Lemssouguer and his wife, a former trader, bought the country estate in late 2020. The pandemic had set in and his then-10 parrots were fast outgrowing their London house.
These days, pastel and fluorescent birds groom, preen and bicker in enclosures behind the home. Lemssouguer says he is trying to breed flocks of them so they can be reintroduced to the wild. He gives visitors tours in go-karts and occasionally plays pickup soccer on the lawn. A red tagine pot sits in their kitchen as a reminder of home.
Arini’s launch in early 2022 began badly. Russia invaded Ukraine and global interest rates jumped that spring, sending European corporate bond prices tumbling in unison.
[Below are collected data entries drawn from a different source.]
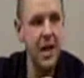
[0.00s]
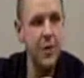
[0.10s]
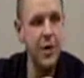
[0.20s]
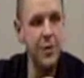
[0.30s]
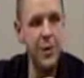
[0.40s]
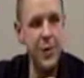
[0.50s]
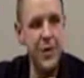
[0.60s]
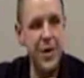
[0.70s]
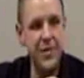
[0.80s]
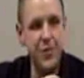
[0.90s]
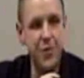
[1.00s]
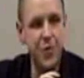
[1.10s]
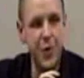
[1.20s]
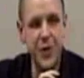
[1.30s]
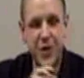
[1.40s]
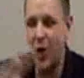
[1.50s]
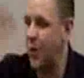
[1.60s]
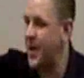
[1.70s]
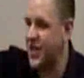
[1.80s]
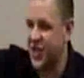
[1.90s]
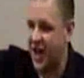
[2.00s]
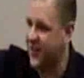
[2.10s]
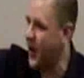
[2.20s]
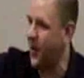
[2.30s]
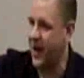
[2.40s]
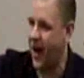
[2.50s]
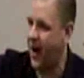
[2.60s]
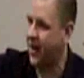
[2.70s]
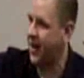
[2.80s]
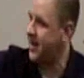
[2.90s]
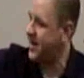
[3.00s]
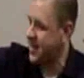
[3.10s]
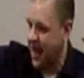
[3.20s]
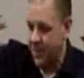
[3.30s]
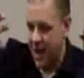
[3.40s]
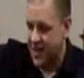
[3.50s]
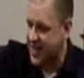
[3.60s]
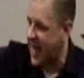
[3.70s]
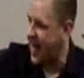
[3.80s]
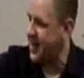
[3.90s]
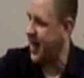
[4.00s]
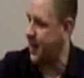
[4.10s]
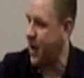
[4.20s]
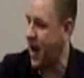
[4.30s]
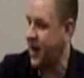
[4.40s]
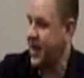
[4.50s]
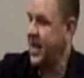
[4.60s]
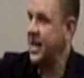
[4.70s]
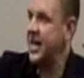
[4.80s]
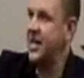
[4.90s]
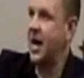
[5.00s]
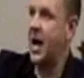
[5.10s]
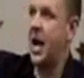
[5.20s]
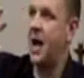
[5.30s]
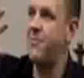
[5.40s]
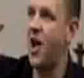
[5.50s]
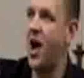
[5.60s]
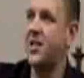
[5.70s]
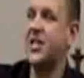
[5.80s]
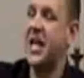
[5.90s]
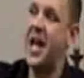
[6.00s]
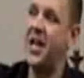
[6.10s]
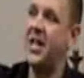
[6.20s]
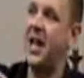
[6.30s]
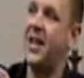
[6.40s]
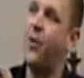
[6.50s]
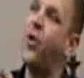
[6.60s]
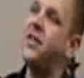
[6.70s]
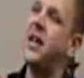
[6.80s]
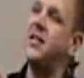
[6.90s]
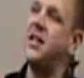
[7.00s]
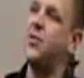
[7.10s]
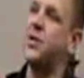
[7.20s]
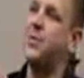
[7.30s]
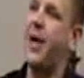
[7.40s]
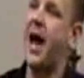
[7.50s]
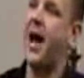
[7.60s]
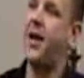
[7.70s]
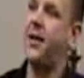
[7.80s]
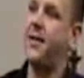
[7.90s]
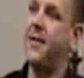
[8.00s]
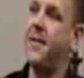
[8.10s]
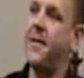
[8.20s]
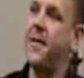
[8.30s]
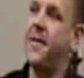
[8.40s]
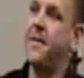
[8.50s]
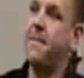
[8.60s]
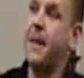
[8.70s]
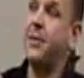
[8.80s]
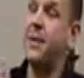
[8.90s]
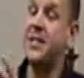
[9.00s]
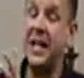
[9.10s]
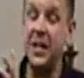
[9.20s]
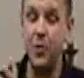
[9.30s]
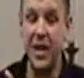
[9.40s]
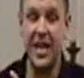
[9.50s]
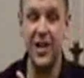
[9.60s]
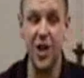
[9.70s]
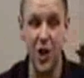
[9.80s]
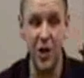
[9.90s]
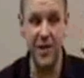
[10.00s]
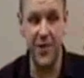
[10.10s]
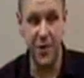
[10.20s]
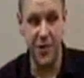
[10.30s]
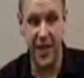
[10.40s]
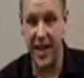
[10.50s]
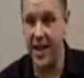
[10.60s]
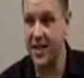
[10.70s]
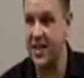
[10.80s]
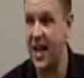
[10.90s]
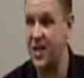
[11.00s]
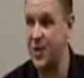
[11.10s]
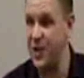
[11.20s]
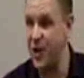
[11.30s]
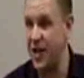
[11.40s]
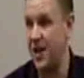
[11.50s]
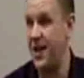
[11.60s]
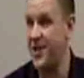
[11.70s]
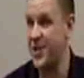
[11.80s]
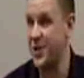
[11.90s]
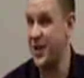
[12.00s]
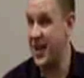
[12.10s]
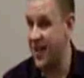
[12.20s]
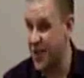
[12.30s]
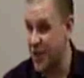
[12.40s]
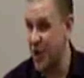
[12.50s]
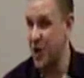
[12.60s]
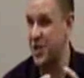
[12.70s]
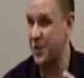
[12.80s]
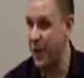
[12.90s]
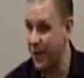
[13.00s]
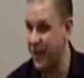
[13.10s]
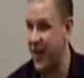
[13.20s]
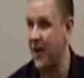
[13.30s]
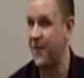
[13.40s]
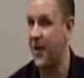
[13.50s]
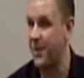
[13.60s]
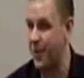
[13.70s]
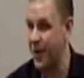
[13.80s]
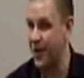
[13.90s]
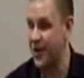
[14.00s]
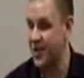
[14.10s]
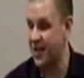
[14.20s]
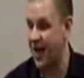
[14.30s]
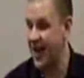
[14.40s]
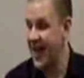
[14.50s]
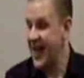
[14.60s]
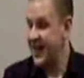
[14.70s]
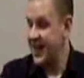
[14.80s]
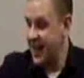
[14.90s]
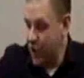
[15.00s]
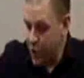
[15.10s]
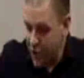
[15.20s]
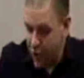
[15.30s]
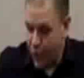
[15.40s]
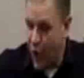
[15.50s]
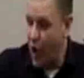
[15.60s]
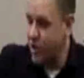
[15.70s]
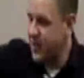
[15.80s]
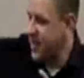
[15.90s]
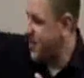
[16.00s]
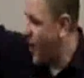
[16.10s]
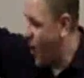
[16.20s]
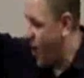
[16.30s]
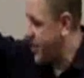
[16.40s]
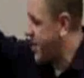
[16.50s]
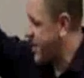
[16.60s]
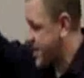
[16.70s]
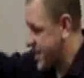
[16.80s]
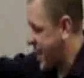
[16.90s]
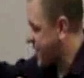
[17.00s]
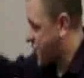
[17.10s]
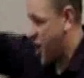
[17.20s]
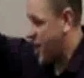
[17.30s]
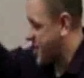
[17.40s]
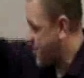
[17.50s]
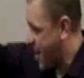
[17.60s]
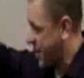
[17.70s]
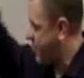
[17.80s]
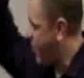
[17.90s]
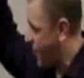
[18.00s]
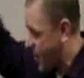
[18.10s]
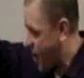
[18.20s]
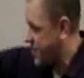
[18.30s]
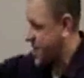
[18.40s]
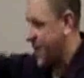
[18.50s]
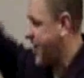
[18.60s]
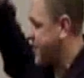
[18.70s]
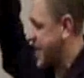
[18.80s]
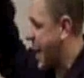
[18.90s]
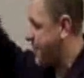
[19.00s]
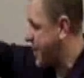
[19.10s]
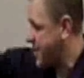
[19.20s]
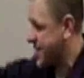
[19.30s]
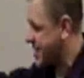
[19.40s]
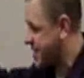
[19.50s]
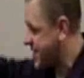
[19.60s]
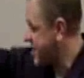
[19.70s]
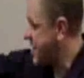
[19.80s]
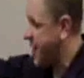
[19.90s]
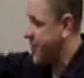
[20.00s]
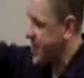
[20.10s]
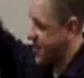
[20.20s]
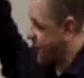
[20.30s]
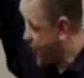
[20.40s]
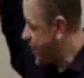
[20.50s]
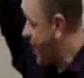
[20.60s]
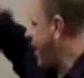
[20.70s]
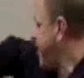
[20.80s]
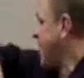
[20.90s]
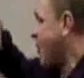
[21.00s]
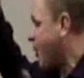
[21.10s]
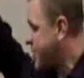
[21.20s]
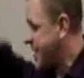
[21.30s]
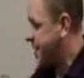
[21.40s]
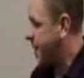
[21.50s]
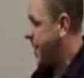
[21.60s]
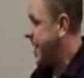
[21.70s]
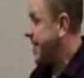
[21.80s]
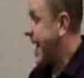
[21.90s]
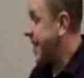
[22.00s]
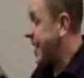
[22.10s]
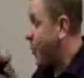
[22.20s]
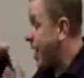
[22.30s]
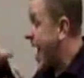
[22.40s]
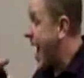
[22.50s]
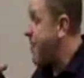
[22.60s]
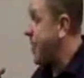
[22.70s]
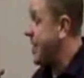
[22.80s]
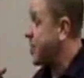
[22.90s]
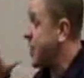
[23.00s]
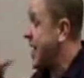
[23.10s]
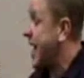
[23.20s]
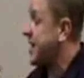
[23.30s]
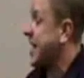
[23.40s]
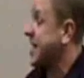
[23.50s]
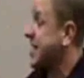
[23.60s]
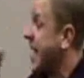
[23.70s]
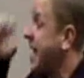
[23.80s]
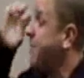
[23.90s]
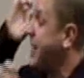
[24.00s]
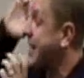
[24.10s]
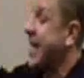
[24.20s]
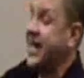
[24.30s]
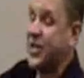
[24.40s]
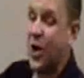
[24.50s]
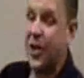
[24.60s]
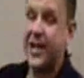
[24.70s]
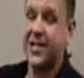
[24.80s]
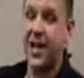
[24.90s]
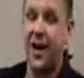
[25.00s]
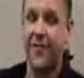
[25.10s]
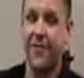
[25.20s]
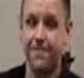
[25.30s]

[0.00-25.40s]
We, we, we, we, there was so much stuff going on. And listen, I'm not saying that I'm not I, I'm not saying that, that what they did was bad. But I'm saying that we can learn a few things as we look at history and the church and where we've come from and what it looks like. That, that there, there arose because of all the, the sex, drugs, and rock and roll and all the stuff that was happening in the 60s and 70s and free love and the whole deal. That, that what happened is we got to take a stand and be against all that stuff.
The fund lost 15% from March to September.
Lemssouguer regretted starting without a dedicated trader to insulate the fund’s investments against such shocks. Though Arini finished 4% ahead that difficult year, he recruited Deutsche Bank trader Ardacan Celebi, another graduate of a French math school.
Celebi built what the firm calls a “risk-mitigation engine,” which uses derivatives, bonds, exchange-traded funds and other instruments to absorb shocks, allowing Arini to make aggressive trades even when markets turn choppy, Lemssouguer said.
The model focuses on limiting the maximum potential loss, or “drawdown” of the portfolio, Celebi said. “That’s what can get you out of business.”